The Lost Bus review – Matthew McConaughey and America Ferrera in dynamic real-life blaze-escape movie

McConaughey plays the unassuming real hero who drove a schoolbus full of children out of California’s deadliest wildfire

The political context has been scorched away in Paul Greengrass’s empowering inferno. This is a dynamically shot and earnestly performed real-life disaster movie about California’s terrifying 2018 Camp fire, a darkness-at-noon horror that became the deadliest wildfire in California history, killing 85 people and razing more than 150,000 acres. Greengrass and co-screenwriter Brad Ingelsby have taken their inspiration from Lizzie Johnson’s 2021 book Paradise: One Town’s Struggle to Survive an American Wildfire, about the calamity and the ironically named town caught up in it, pointing up the extraordinary, unassuming courage of school-bus driver Kevin McKay who piloted a busload of screaming kids and their teacher through hell to safety.

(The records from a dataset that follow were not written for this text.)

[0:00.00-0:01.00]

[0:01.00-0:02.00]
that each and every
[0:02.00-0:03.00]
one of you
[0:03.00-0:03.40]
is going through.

America Ferrera plays the caring, if slightly prim teacher Mary Ludwig and Matthew McConaughey is the rough, sweaty everyman hero behind the wheel – with whom, in the time-honoured style of Katharine Hepburn and Humphrey Bogart in The African Queen, Mary is to have an emotional connection. Before the fire, Kevin had been a loser and a screwup, alienated from his son and ex-wife, on the verge of getting fired from his school-bus-driving job (due to honest errors attributable to family worries) – but of course highly eligible for the heroic redemption that the fire will provide.